Dataset

spam

What words spam mail have in common

wordcloud((spam %>% filter(spam))$text, scale=c(2,1), min.freq=50, colors=rainbow(25))

Phone numbers

phone_numbers <- str_match_all(spam$text, "(?: *[-+().]? *\\d){6,14}") %>%
  unlist() %>%
  as.data.frame()
phone_numbers

Plot them (for fun)

We only have one axis, so we need to use plot(). Sadly, most of it is near 0, likely because of area codes or that it is being treated as a categorical variable.

plot(phone_numbers$.)
Warning in xy.coords(x, y, xlabel, ylabel, log) :
  NAs introduced by coercion

(Likely) Phone recordings as emails

grep("press [[:digit:]]", spam$text, ignore.case = TRUE, value = TRUE) %>%
  as.data.frame()

Tiny spam filter

Based on the EDA, this should work:

# get all emails that aren't spam (supposedly)

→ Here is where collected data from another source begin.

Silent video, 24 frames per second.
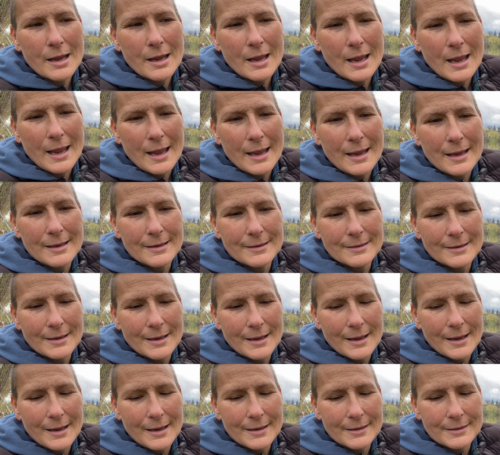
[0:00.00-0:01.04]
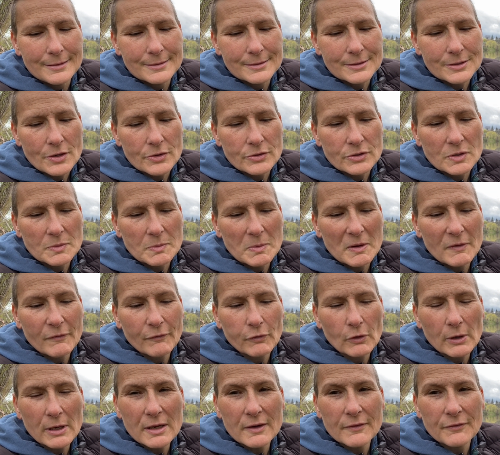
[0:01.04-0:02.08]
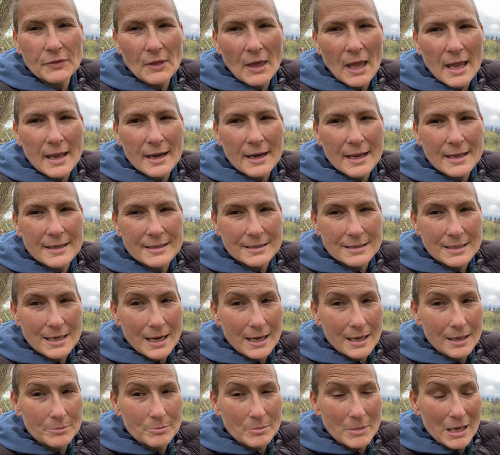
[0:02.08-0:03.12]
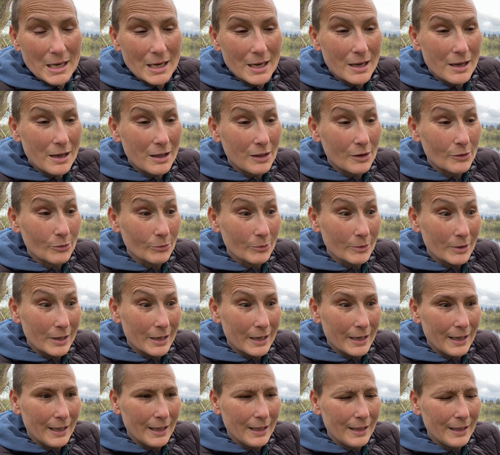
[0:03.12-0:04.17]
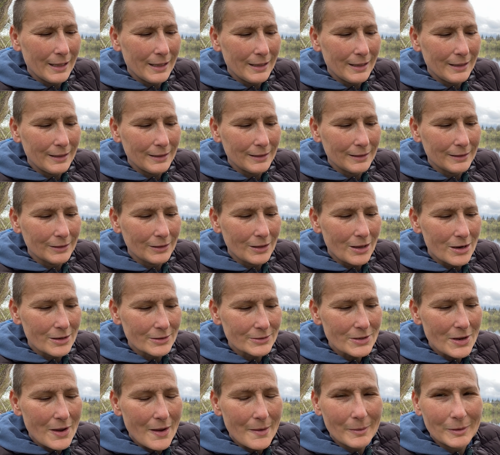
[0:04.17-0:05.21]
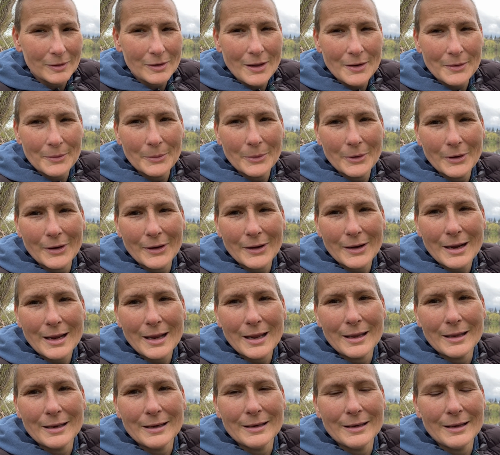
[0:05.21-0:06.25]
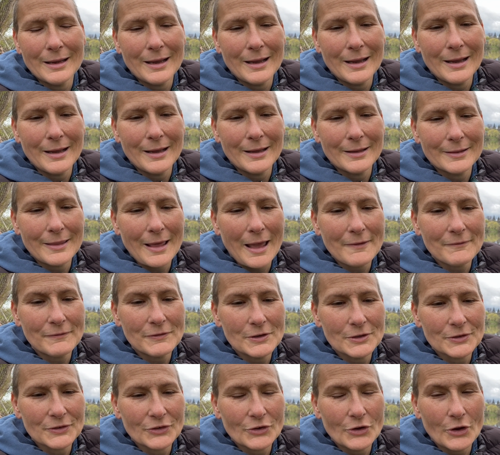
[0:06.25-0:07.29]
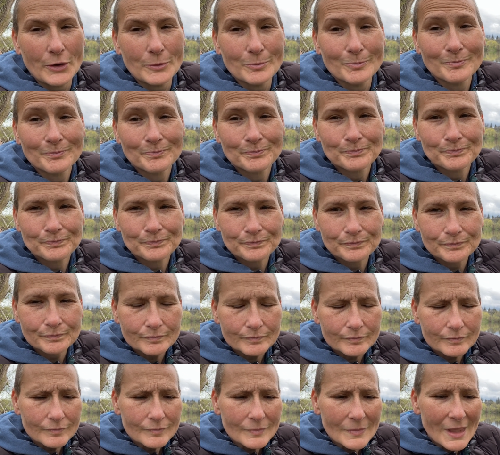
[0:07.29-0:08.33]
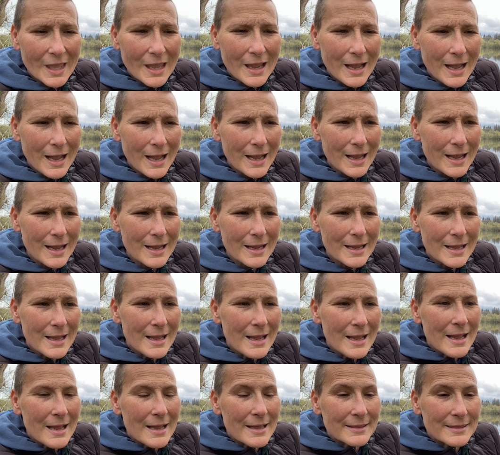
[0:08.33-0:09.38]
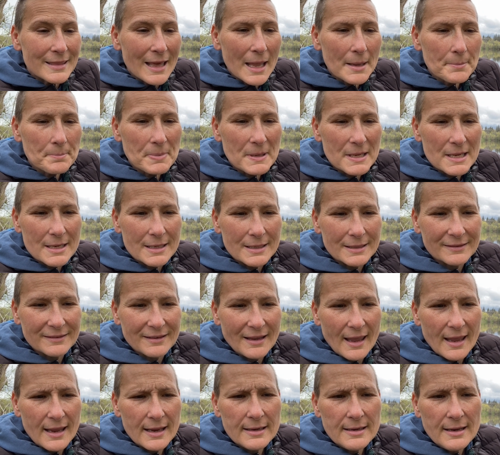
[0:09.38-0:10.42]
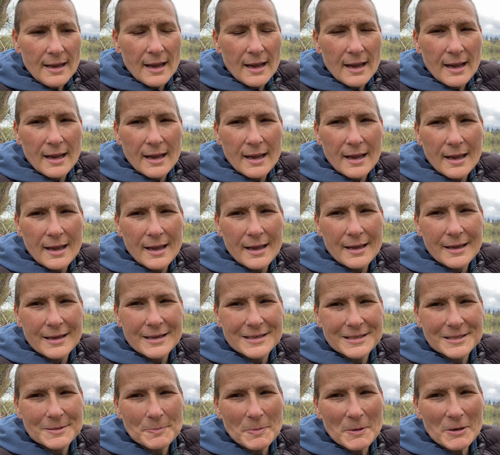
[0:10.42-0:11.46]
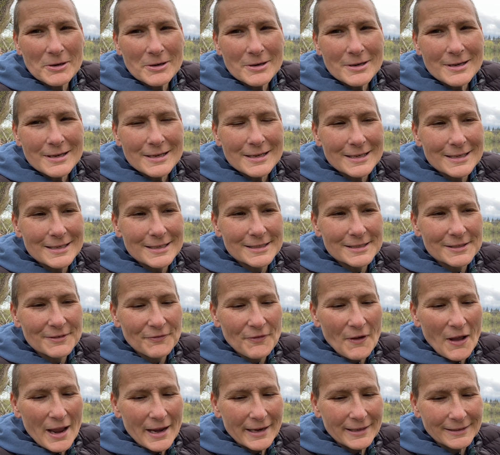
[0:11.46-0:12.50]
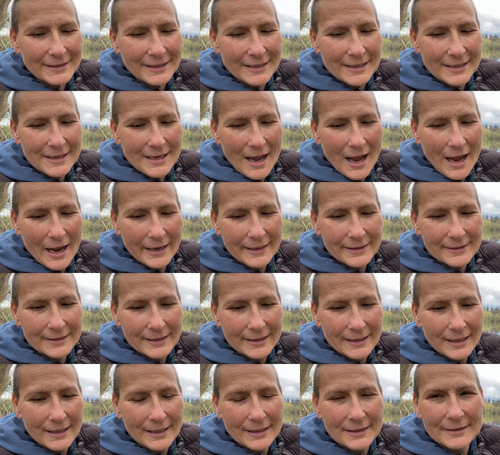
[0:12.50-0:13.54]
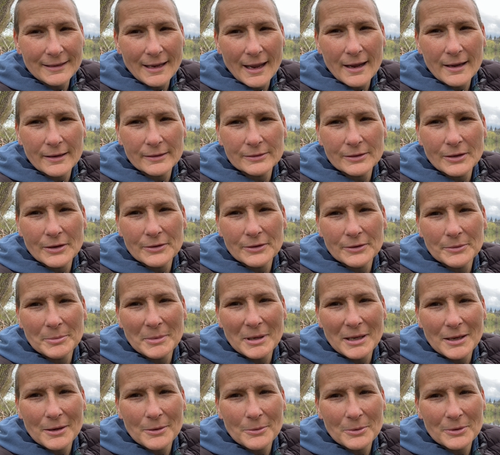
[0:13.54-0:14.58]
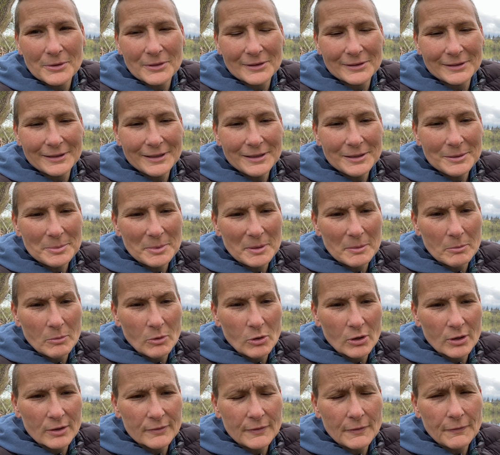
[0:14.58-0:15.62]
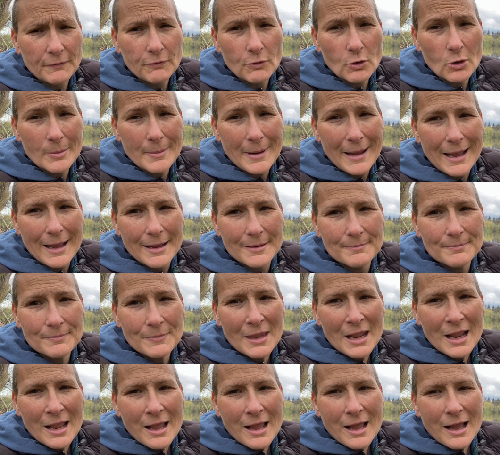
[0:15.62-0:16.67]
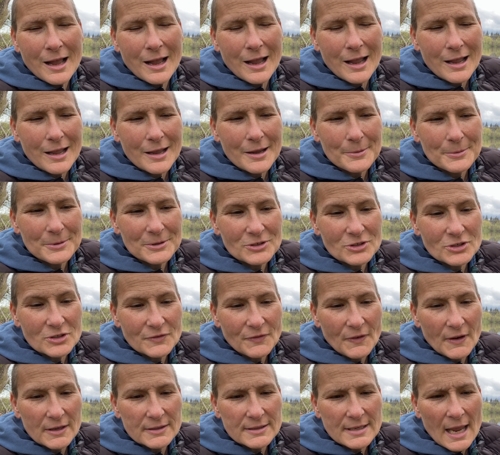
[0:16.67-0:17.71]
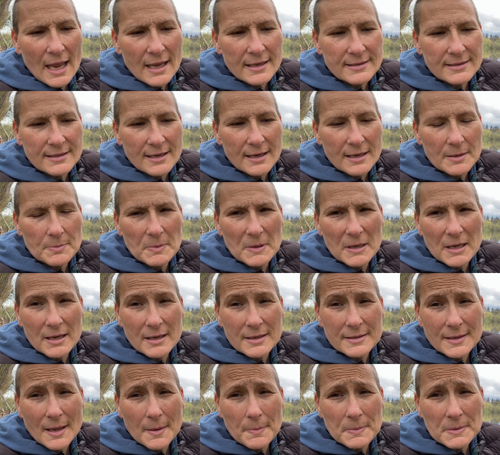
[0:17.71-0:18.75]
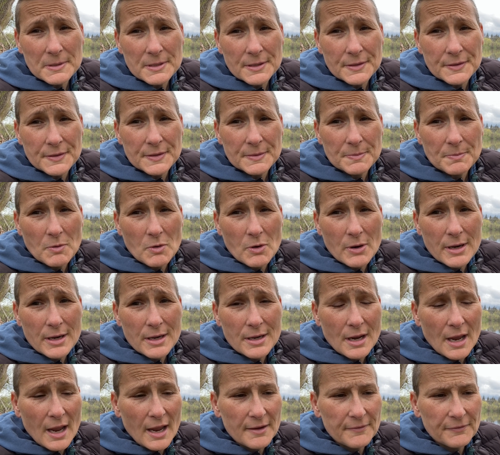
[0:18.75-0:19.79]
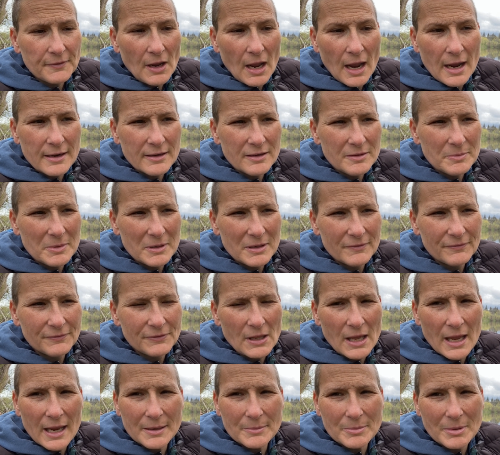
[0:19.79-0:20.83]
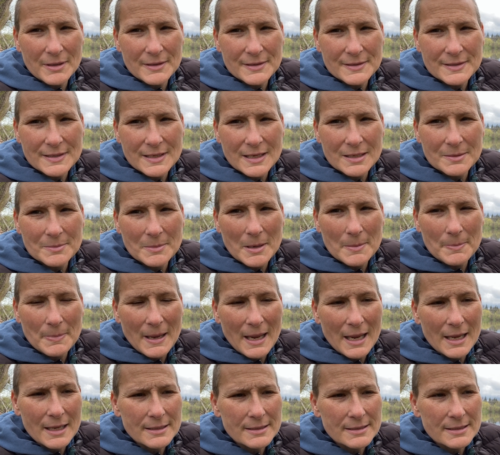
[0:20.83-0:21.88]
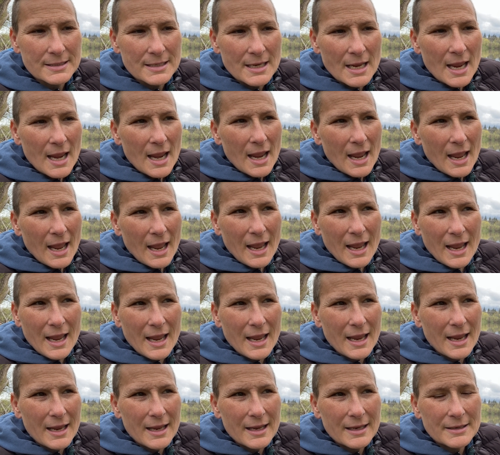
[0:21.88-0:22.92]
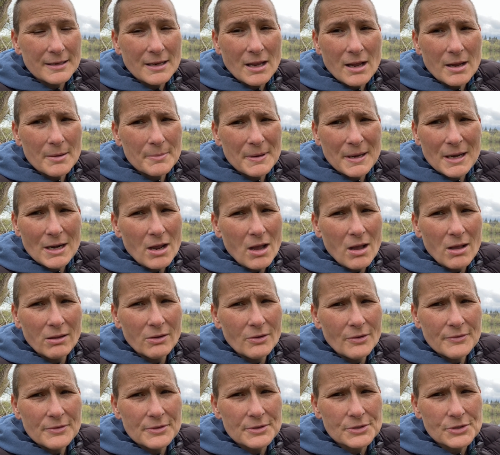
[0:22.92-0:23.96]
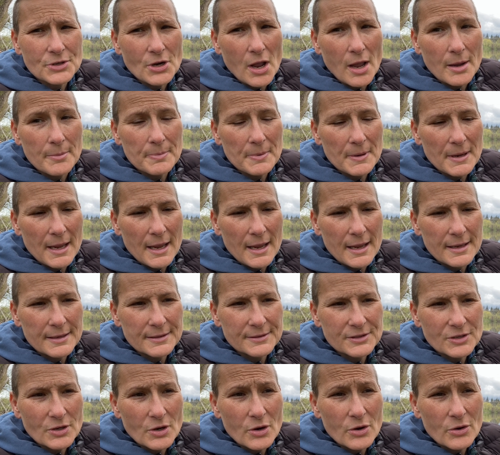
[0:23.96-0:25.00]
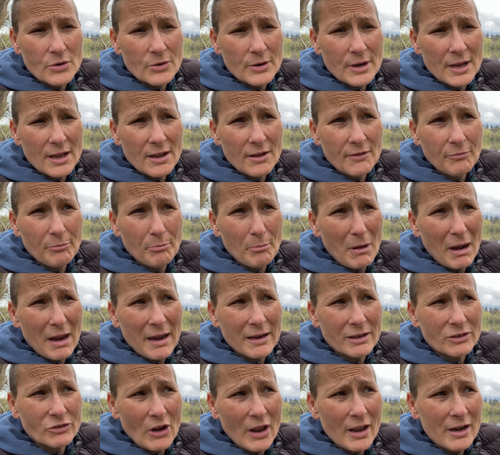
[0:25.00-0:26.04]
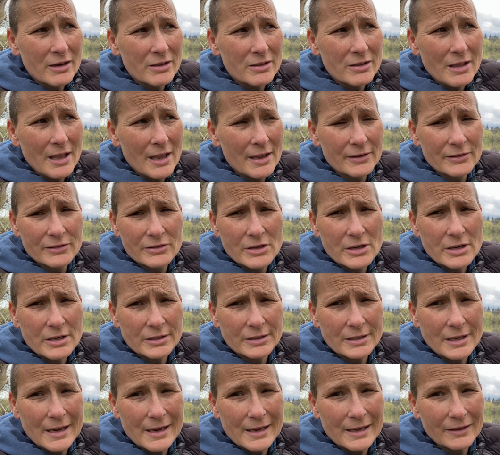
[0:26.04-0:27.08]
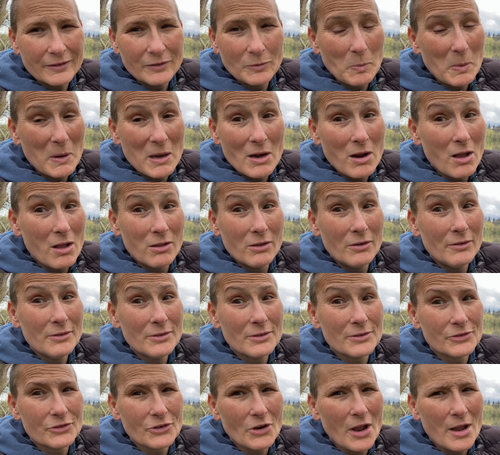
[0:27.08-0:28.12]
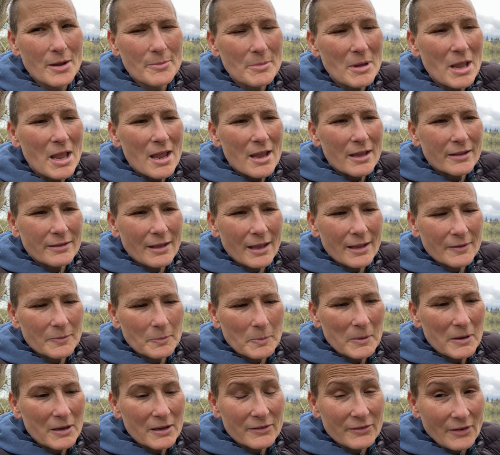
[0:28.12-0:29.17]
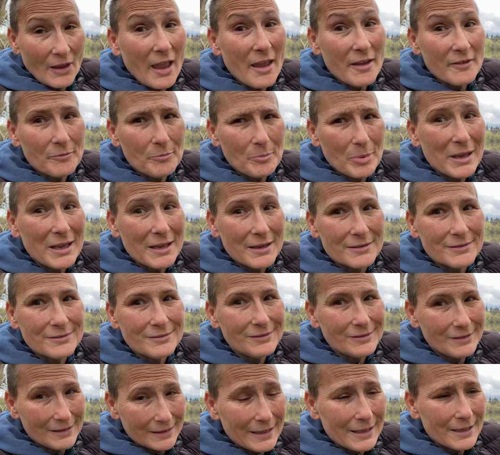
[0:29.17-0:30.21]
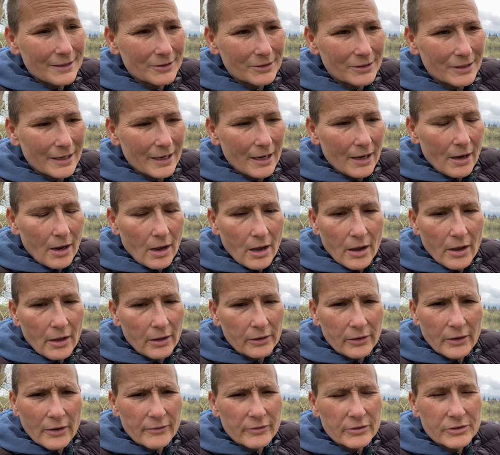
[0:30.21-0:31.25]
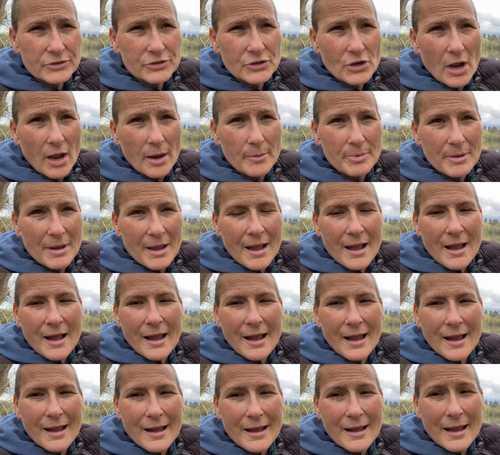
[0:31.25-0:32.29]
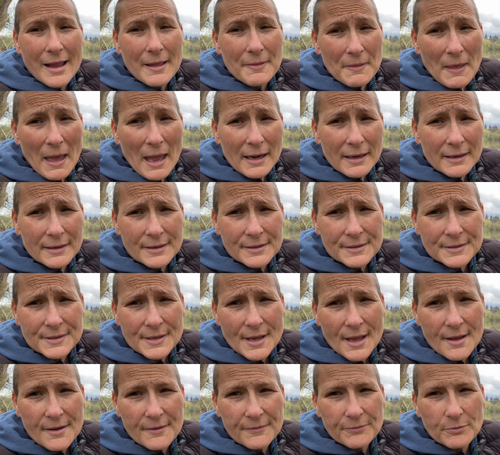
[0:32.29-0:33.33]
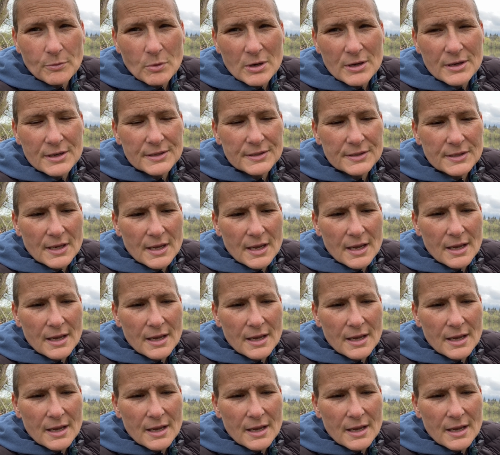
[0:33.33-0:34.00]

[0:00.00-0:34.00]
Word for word: and and so to be free of that has taken me a real long time, a lot of work, and uh, that feels good. Uh, that being said, uh, Spirit is finally kindly downloaded me with a little bit more of a format uh, which is fantastic because up until this point, I've kind of been flying by the seat of my pants and been all over the shop. And so if my channel has looked like it's been all over the shop, that's because I've been literally all over the shop. Uh, and that in itself was a,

get_slipped <- function(spam, not_spam) {
  length(spam %>% filter(spam) %>% pull(text)) - length(not_spam)
}

non_spam <- grep("call", spam %>% filter(spam) %>% pull(text), ignore.case = TRUE, value = TRUE, invert = TRUE)
non_spam_pretty <- non_spam %>% as.data.frame()
print(paste("Amount of spam:", length(spam %>% filter(spam) %>% pull(text)), sep=" "))
[1] "Amount of spam: 747"
print(paste("Amount of 'call' text:", length(non_spam), sep=" "))
[1] "Amount of 'call' text: 400"
print(paste("Amount of mail that slipped through the cracks:", get_slipped(spam, non_spam), sep=" "))
[1] "Amount of mail that slipped through the cracks: 347"
print(paste("Good spam filter:", get_slipped(spam, non_spam) < length(non_spam), sep=" "))
[1] "Good spam filter: TRUE"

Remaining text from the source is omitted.